··· Data for analysis
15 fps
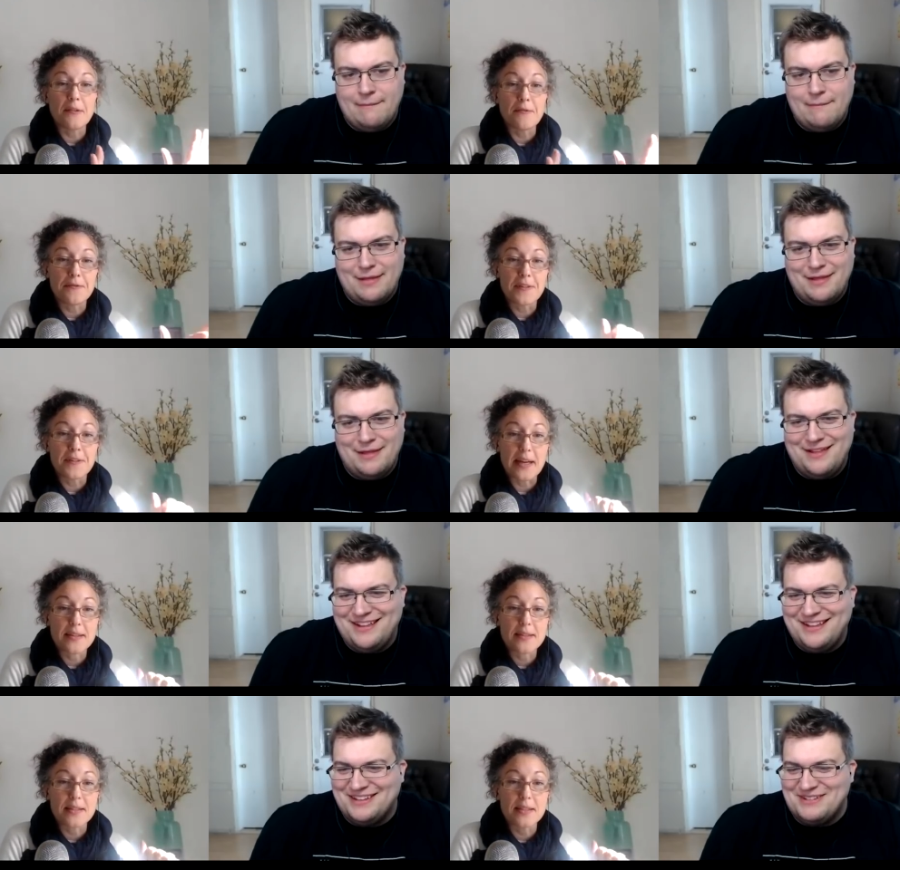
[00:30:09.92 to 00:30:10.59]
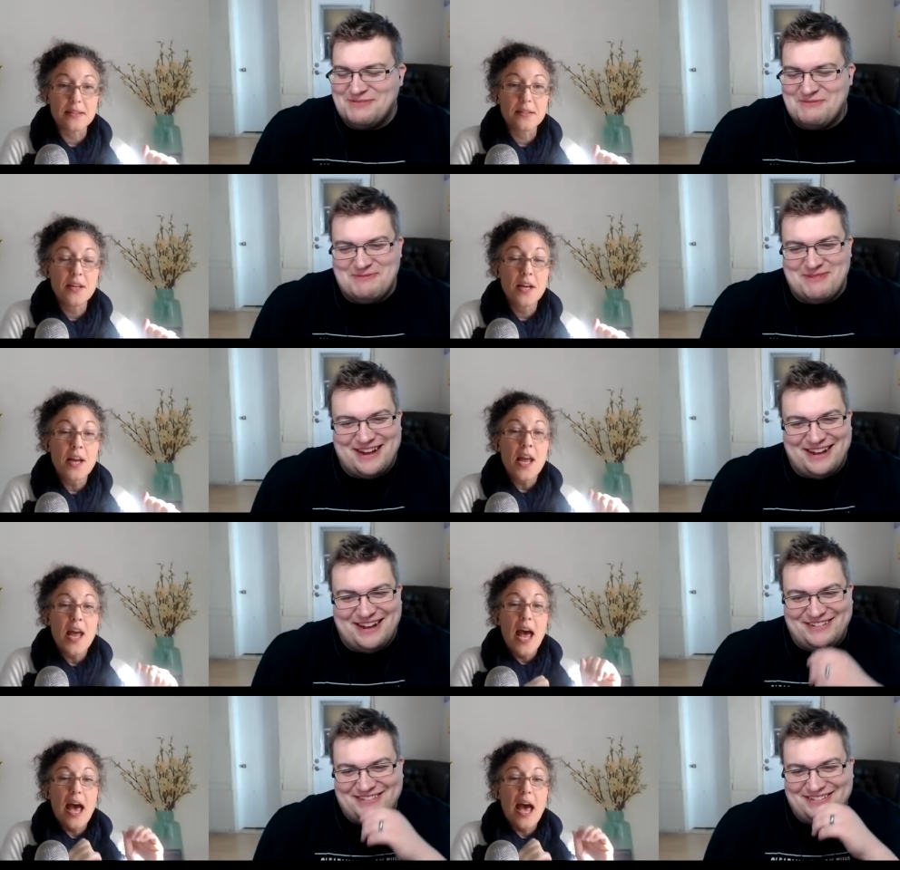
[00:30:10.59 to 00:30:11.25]
Speaker 1: flaxen,
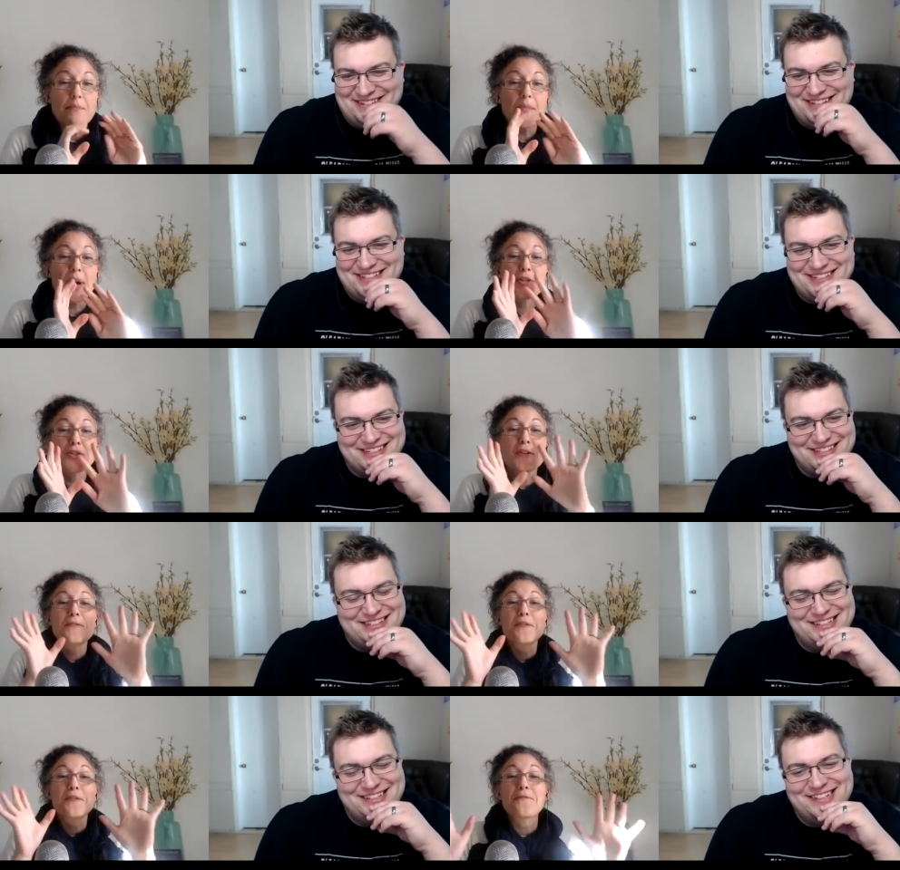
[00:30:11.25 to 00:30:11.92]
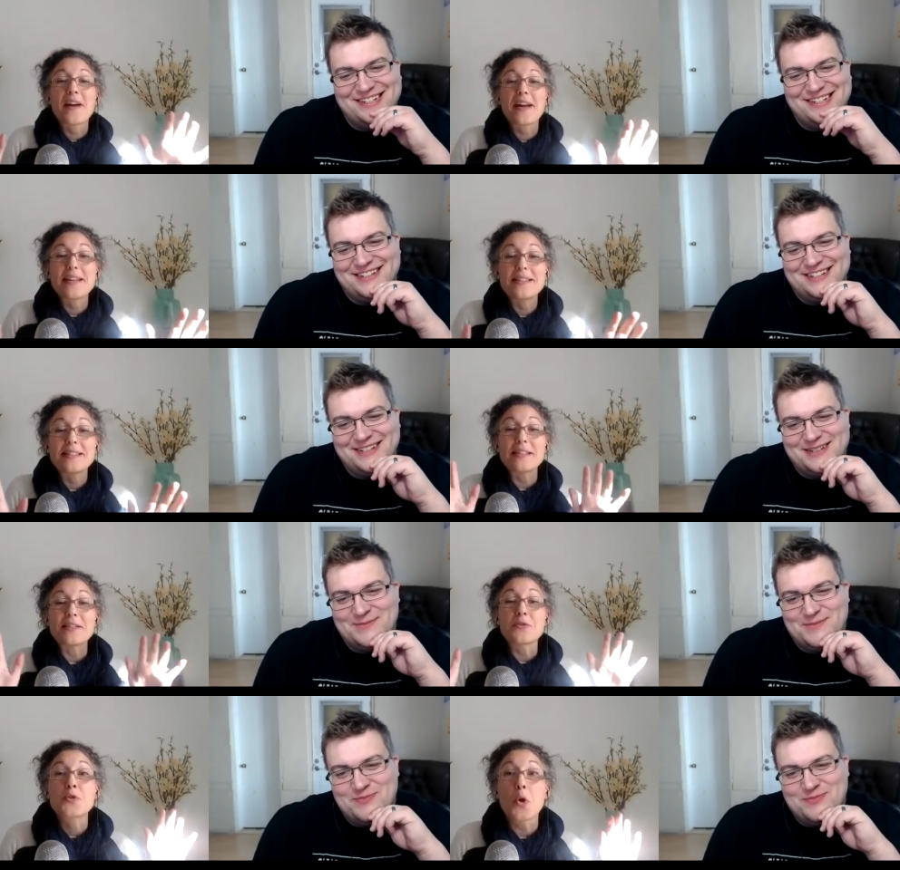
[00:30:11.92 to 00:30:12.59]
wow. and much of the face
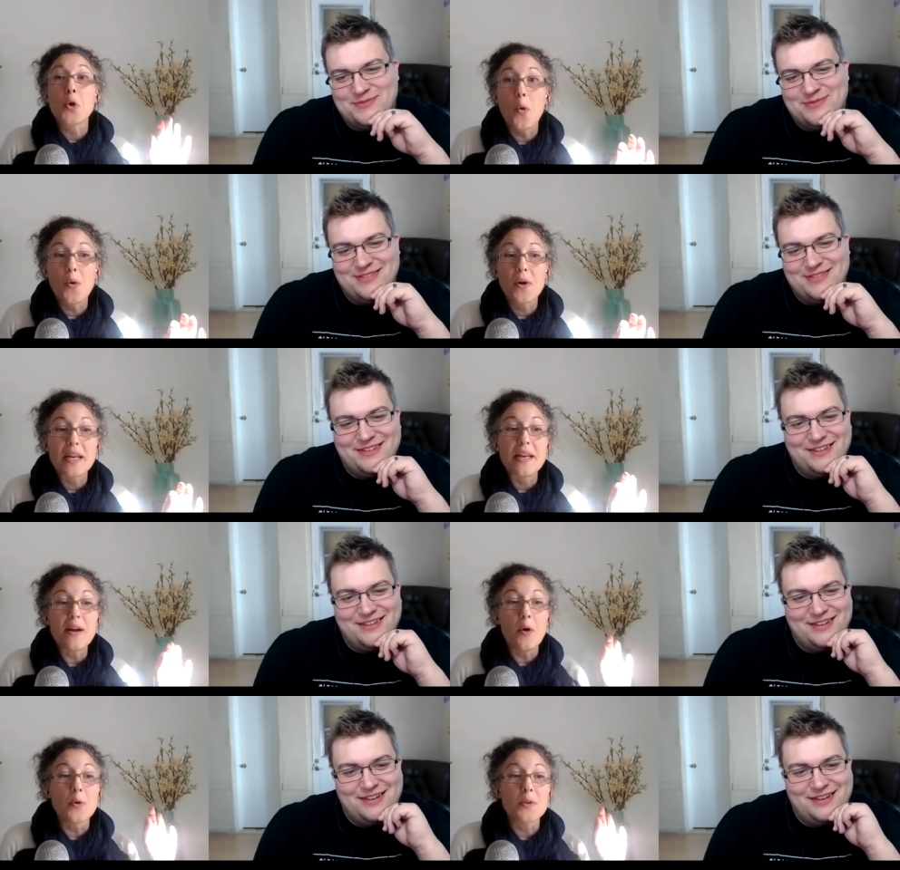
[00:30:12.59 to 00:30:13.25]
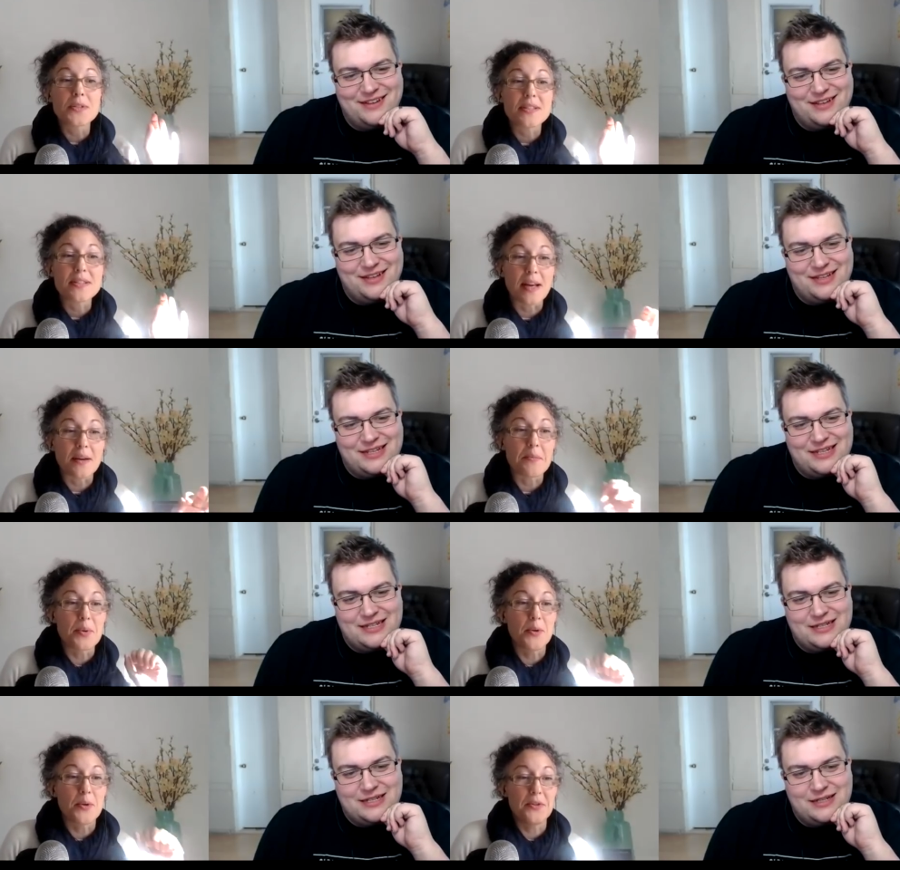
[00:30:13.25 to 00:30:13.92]
is tawny or
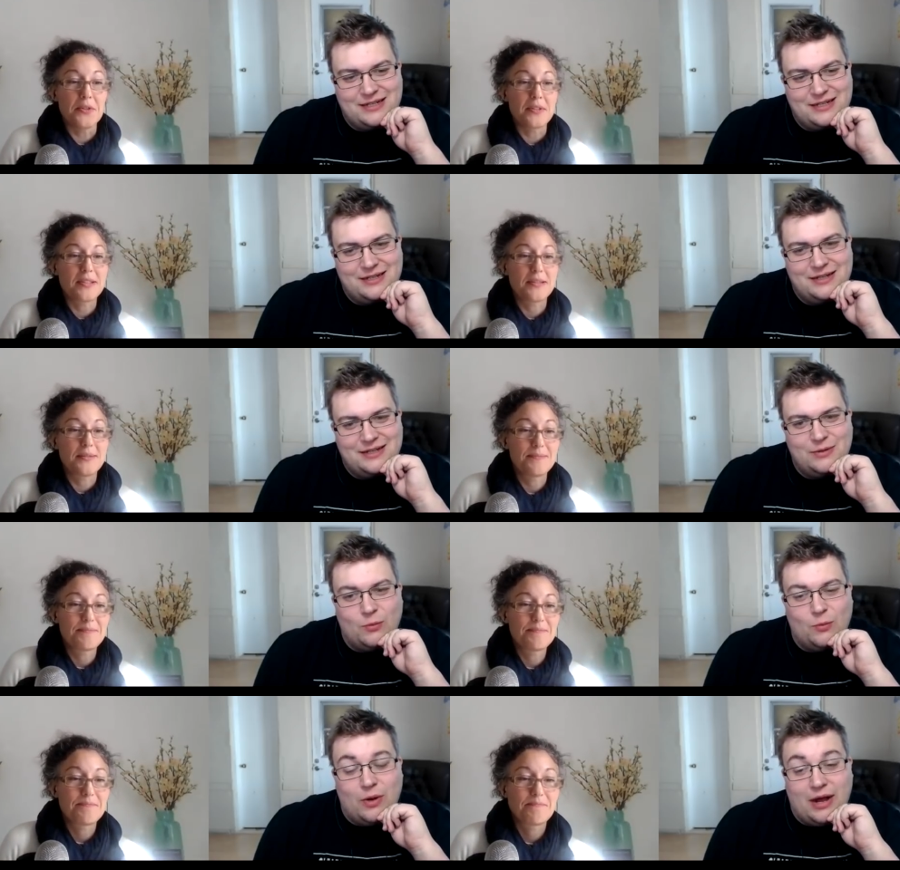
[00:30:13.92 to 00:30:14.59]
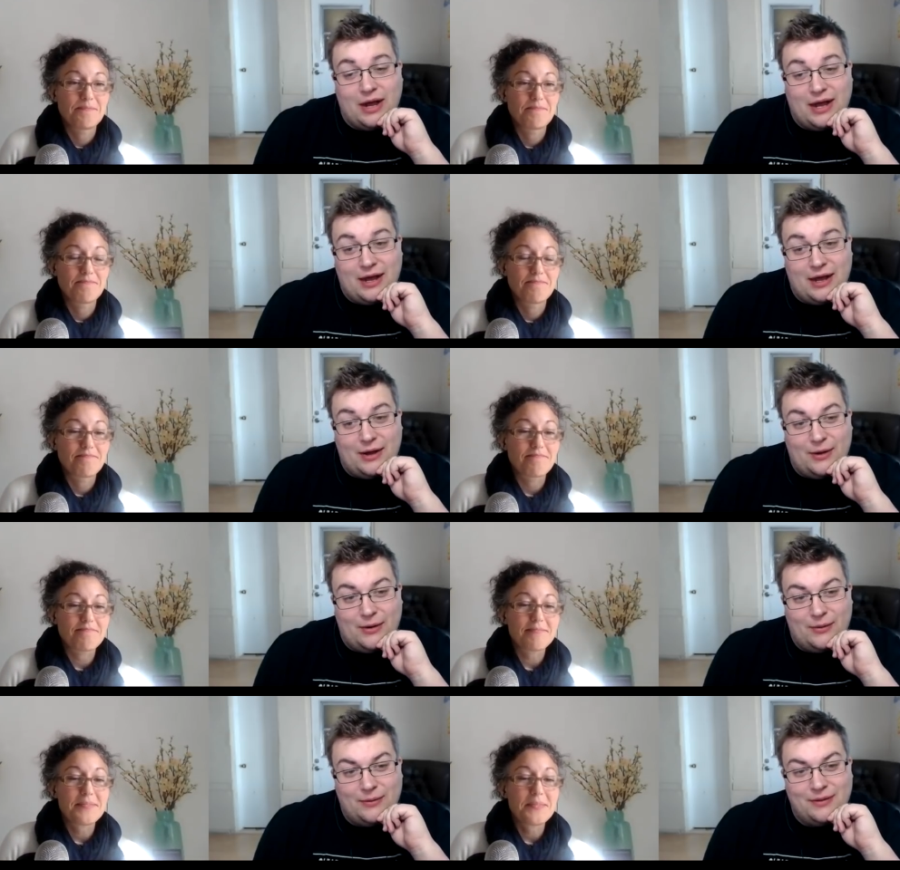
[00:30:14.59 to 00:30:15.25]
sunburnt.
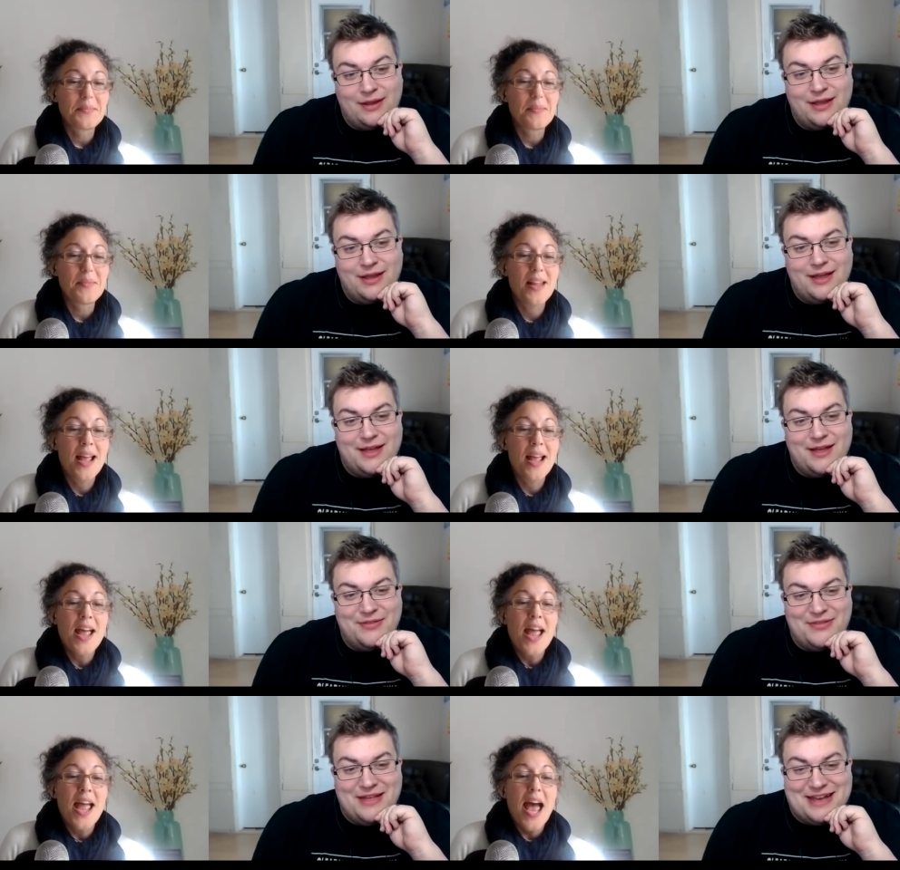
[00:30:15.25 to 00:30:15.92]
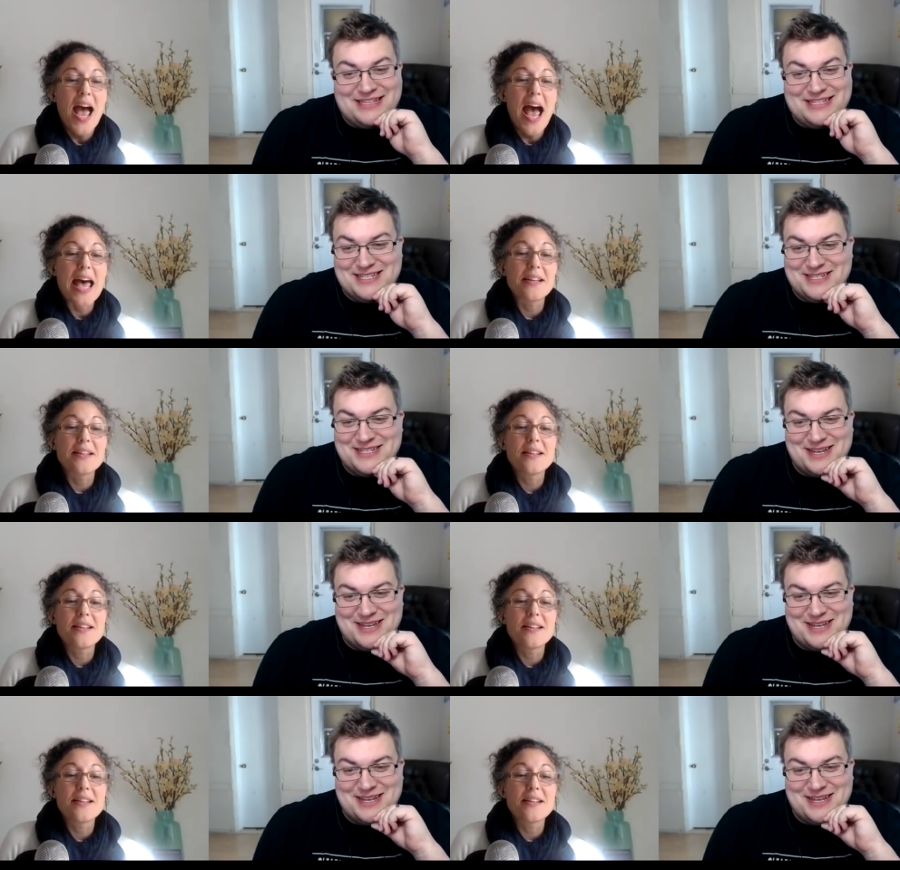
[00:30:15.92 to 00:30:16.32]
Wow.
Speaker 2: That's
······
> Prompt
Print exactly, and print only, the lines from the line with "[00:30:13.25 to 00:30:13.92]" through the last line of the entries, both ends included. No pictures belong in the result.

> Solved problem
[00:30:13.25 to 00:30:13.92]
is tawny or
[00:30:13.92 to 00:30:14.59]
[00:30:14.59 to 00:30:15.25]
sunburnt.
[00:30:15.25 to 00:30:15.92]
[00:30:15.92 to 00:30:16.32]
Wow.
Speaker 2: That's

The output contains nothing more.